Dataset excerpts:
☆ ☆ ☆

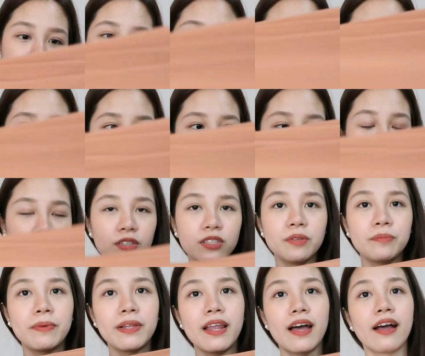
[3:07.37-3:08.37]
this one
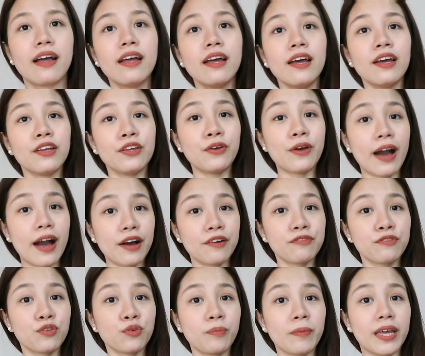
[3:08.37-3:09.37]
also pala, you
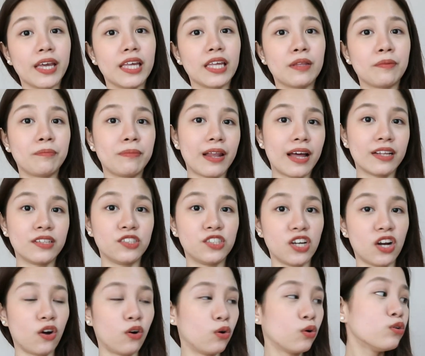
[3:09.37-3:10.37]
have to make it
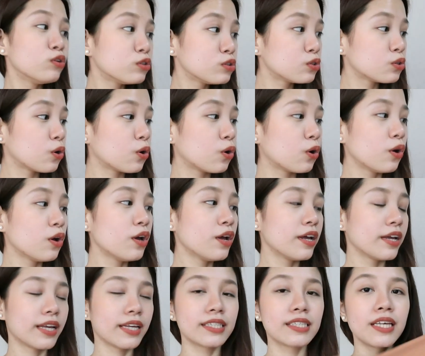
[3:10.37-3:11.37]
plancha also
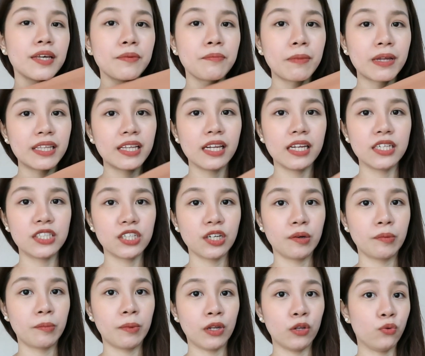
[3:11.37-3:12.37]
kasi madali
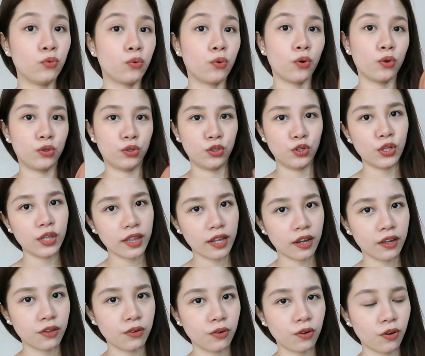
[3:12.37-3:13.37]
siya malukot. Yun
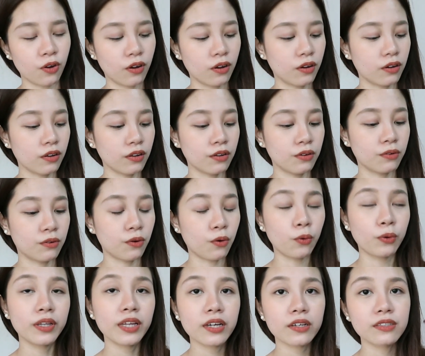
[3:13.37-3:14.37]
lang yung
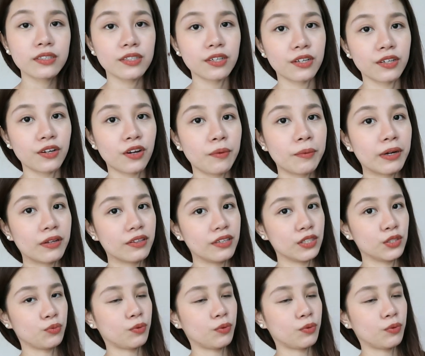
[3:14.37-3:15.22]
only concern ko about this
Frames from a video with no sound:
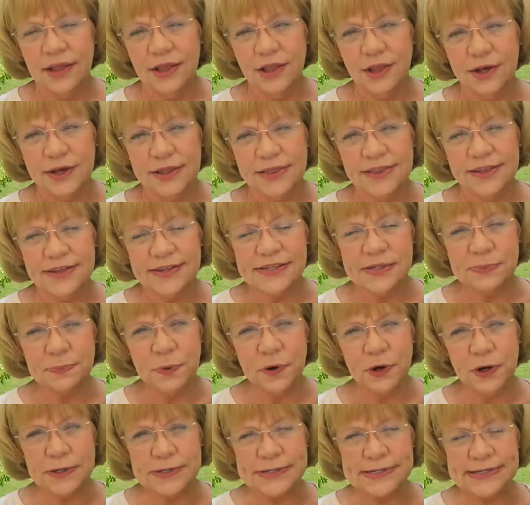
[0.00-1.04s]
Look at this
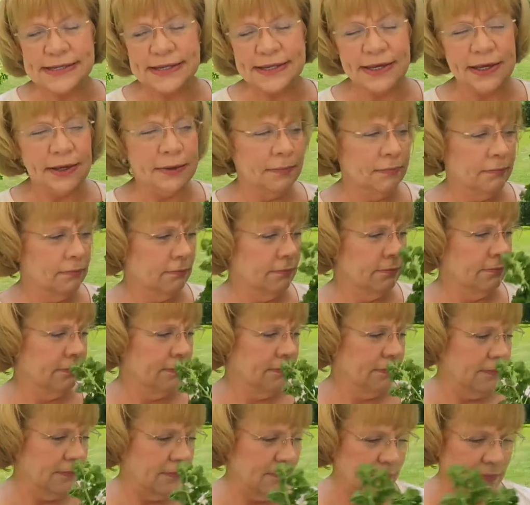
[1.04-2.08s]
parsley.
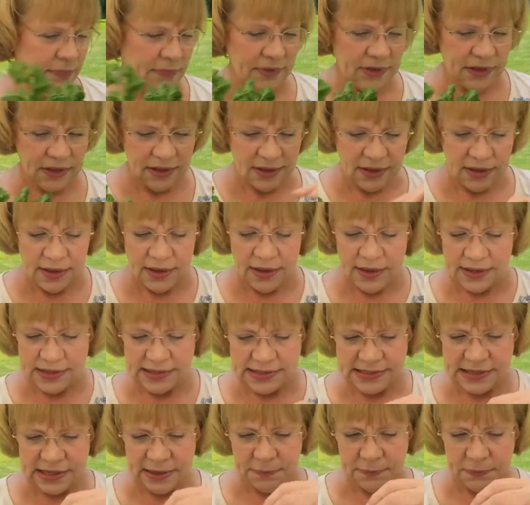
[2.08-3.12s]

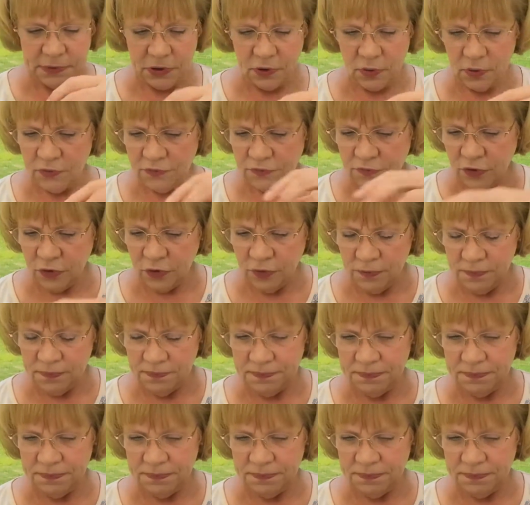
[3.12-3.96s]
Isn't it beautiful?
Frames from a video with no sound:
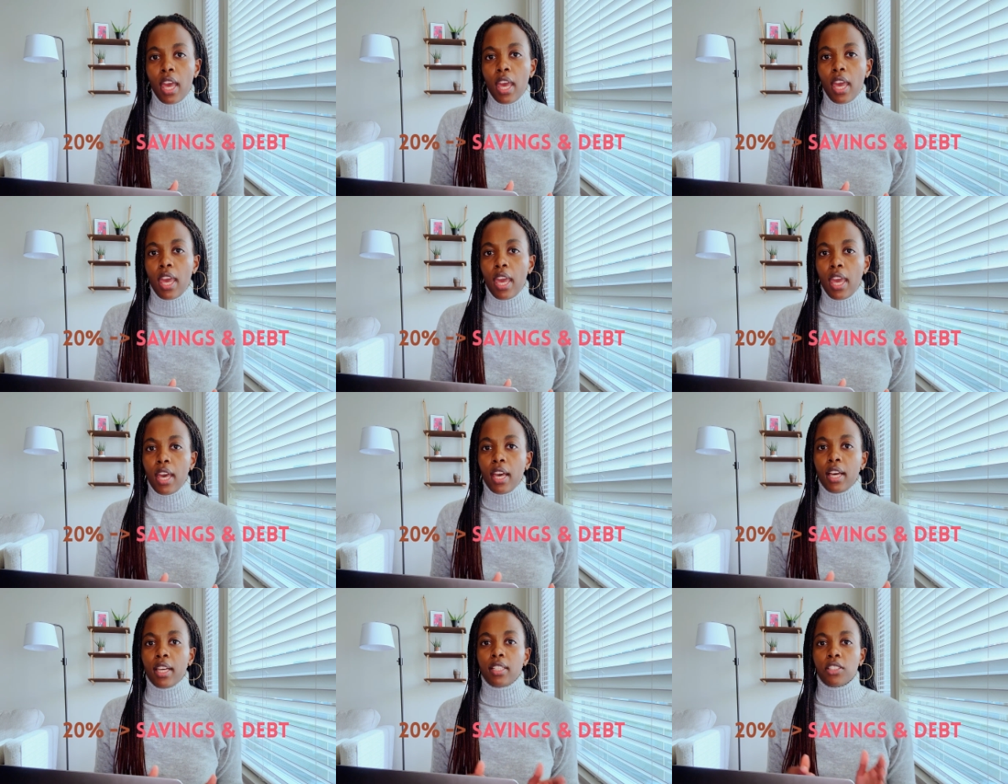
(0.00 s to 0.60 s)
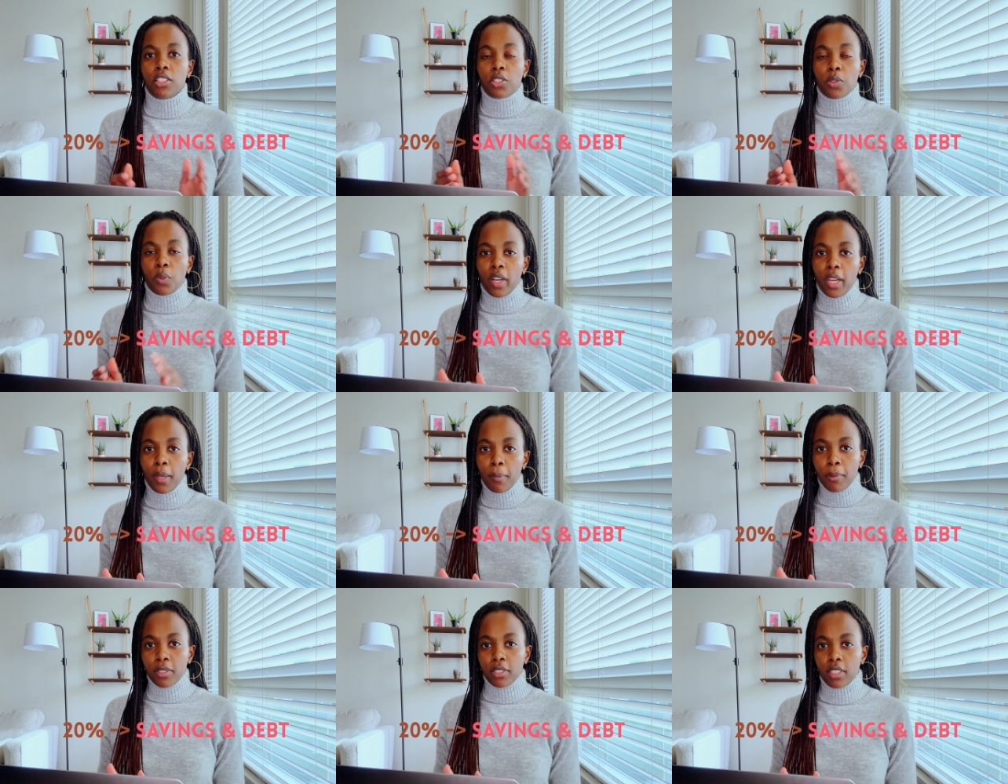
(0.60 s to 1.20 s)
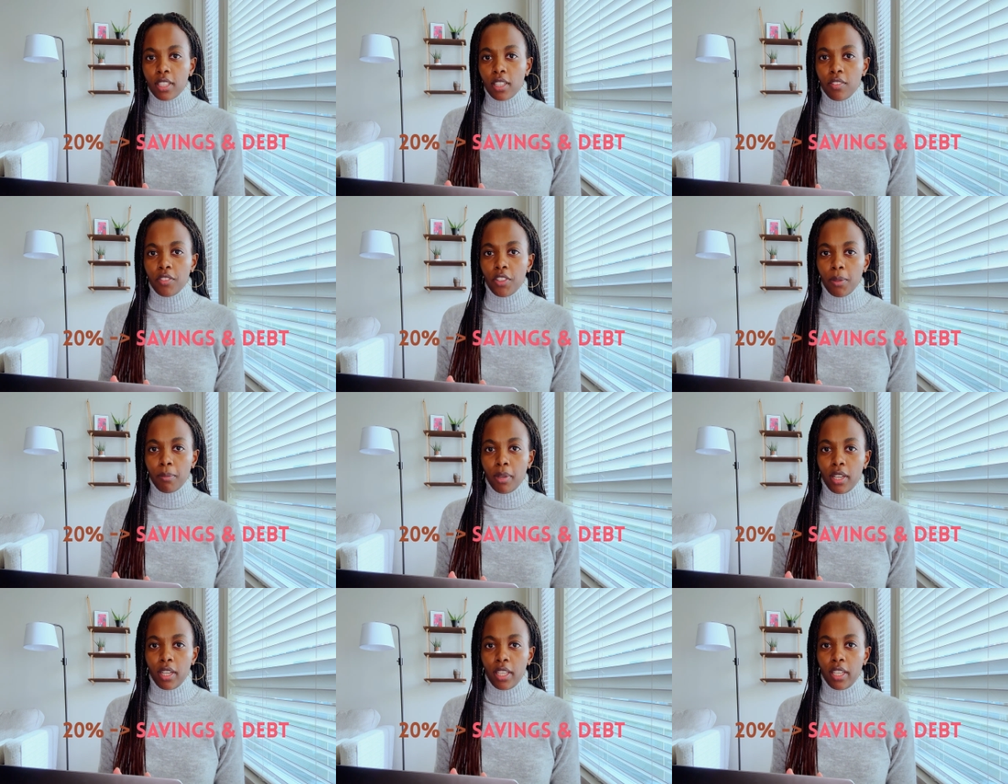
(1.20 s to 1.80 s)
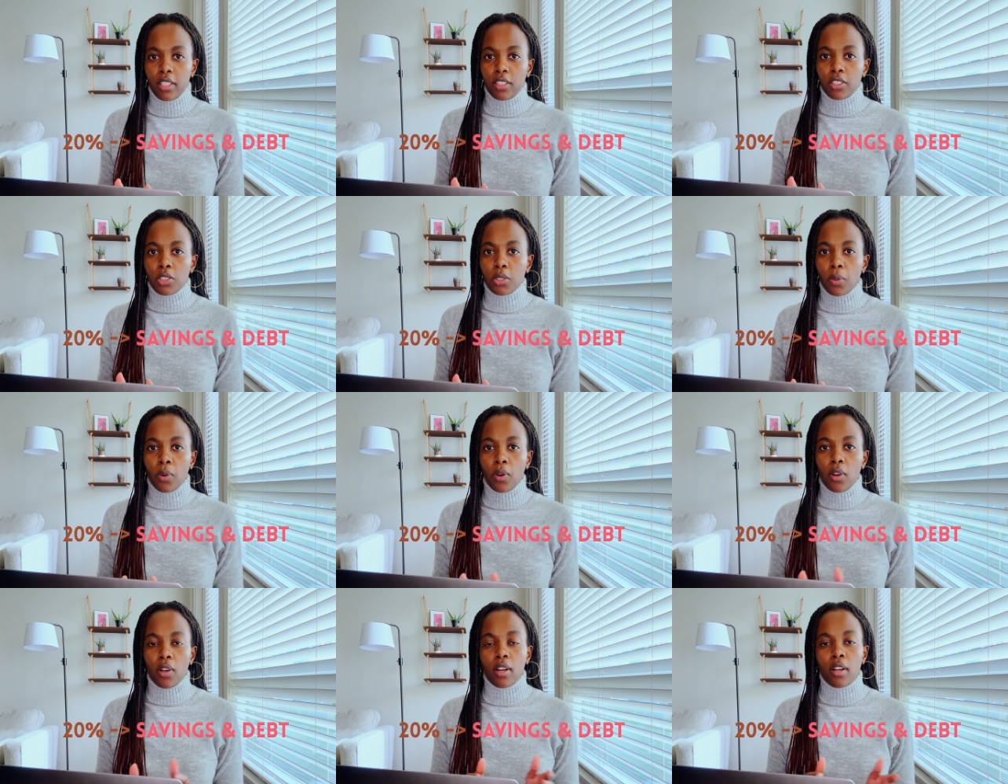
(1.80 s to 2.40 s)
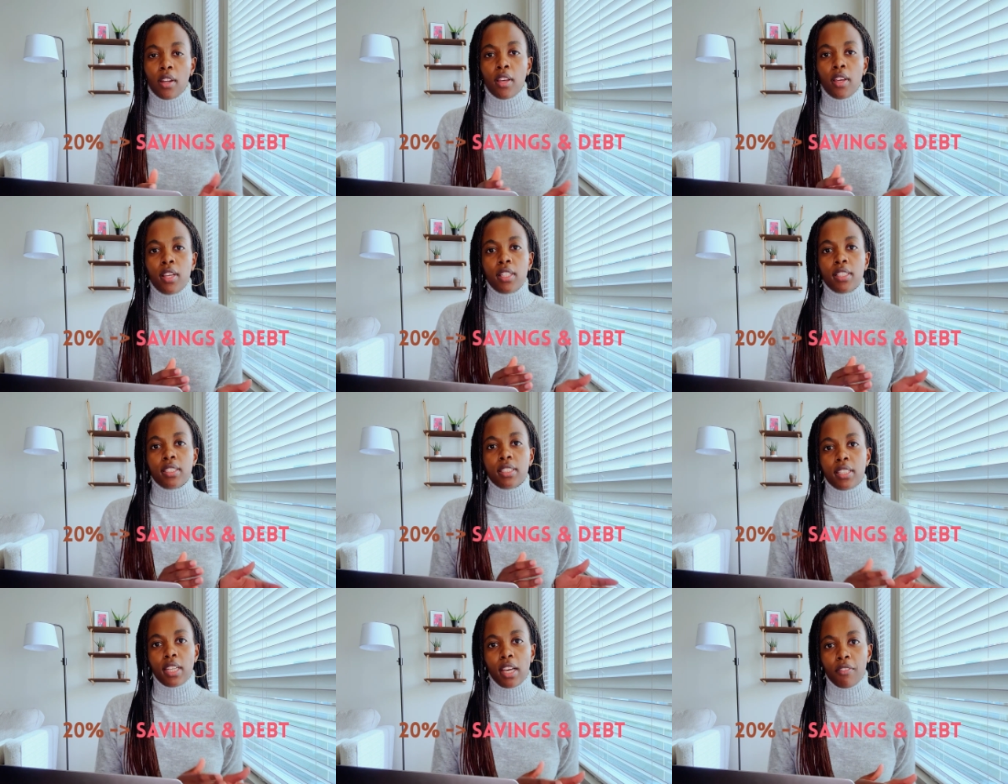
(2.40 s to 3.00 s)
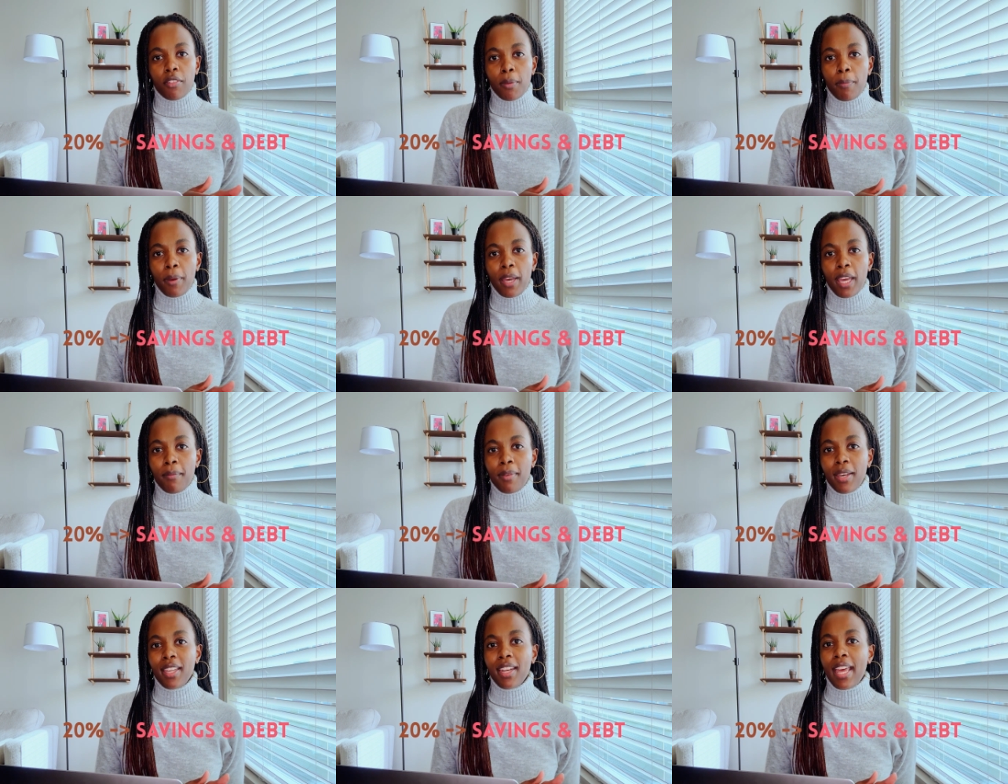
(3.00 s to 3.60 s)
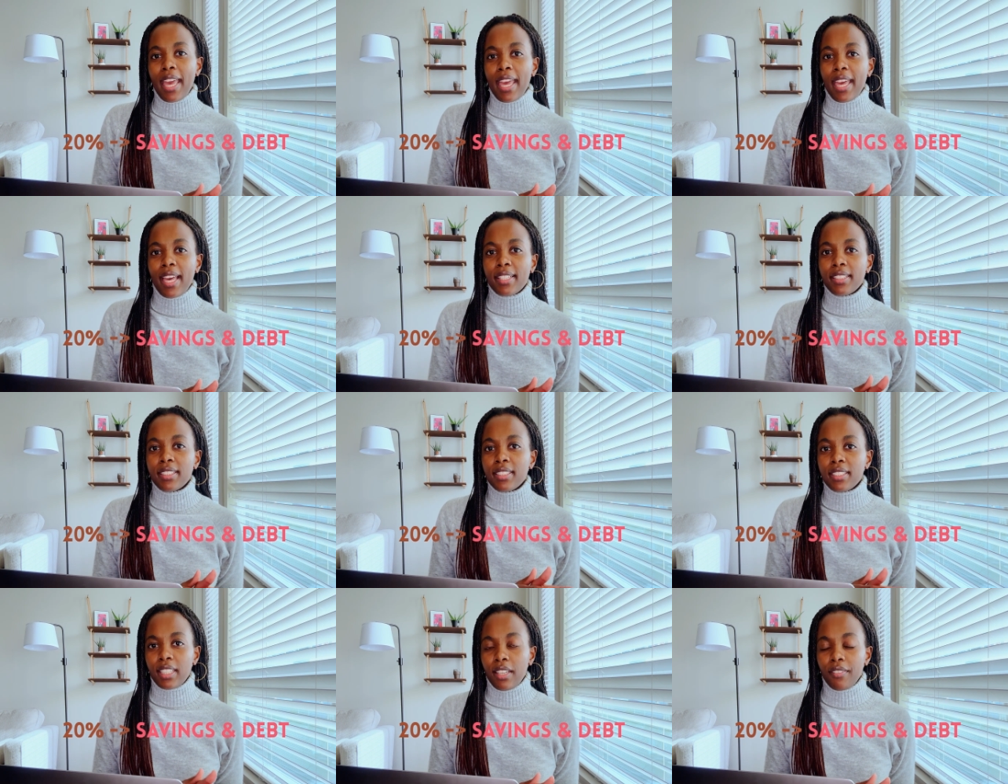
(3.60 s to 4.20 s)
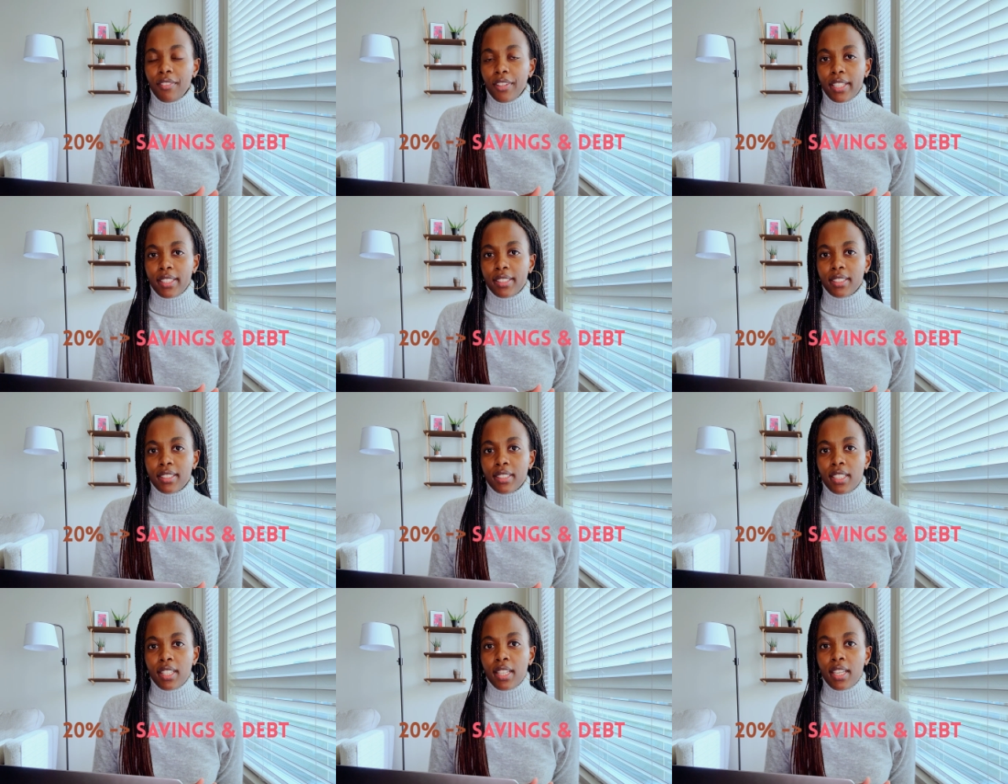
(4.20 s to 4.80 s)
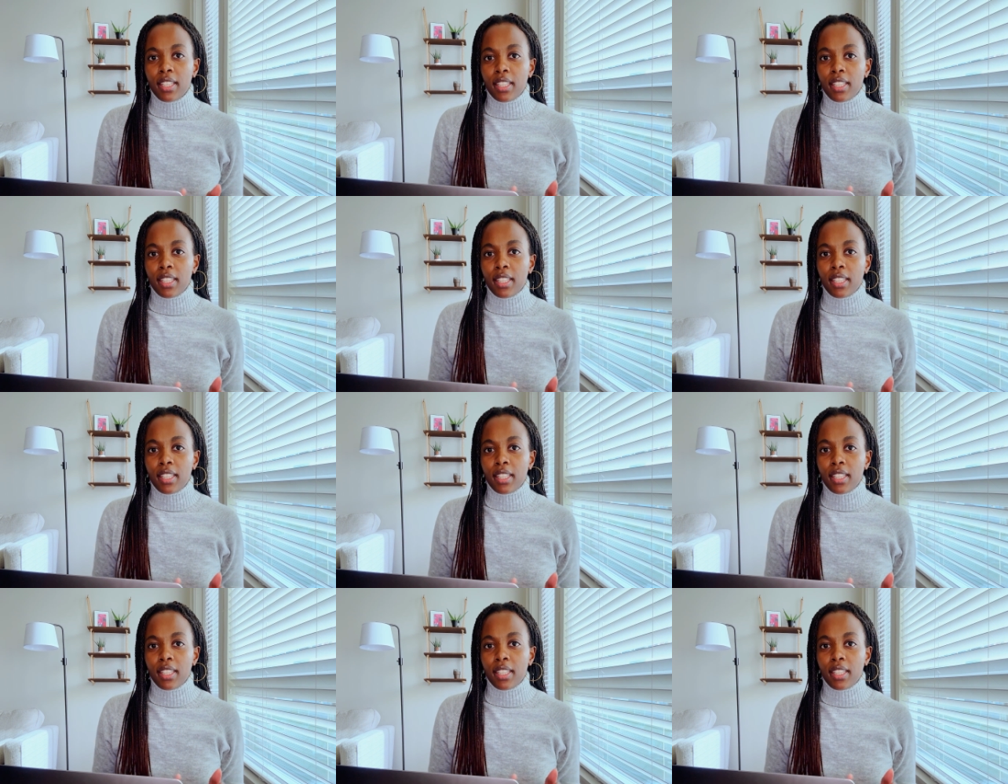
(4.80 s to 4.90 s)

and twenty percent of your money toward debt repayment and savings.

☆ ☆ ☆

How to complete this task: Leave out the pictures, then copy all the remaining text in the records exactly.

Response:
[3:07.37-3:08.37]
this one
[3:08.37-3:09.37]
also pala, you
[3:09.37-3:10.37]
have to make it
[3:10.37-3:11.37]
plancha also
[3:11.37-3:12.37]
kasi madali
[3:12.37-3:13.37]
siya malukot. Yun
[3:13.37-3:14.37]
lang yung
[3:14.37-3:15.22]
only concern ko about this
Frames from a video with no sound:
[0.00-1.04s]
Look at this
[1.04-2.08s]
parsley.
[2.08-3.12s]

[3.12-3.96s]
Isn't it beautiful?
Frames from a video with no sound:
(0.00 s to 0.60 s)
(0.60 s to 1.20 s)
(1.20 s to 1.80 s)
(1.80 s to 2.40 s)
(2.40 s to 3.00 s)
(3.00 s to 3.60 s)
(3.60 s to 4.20 s)
(4.20 s to 4.80 s)
(4.80 s to 4.90 s)

and twenty percent of your money toward debt repayment and savings.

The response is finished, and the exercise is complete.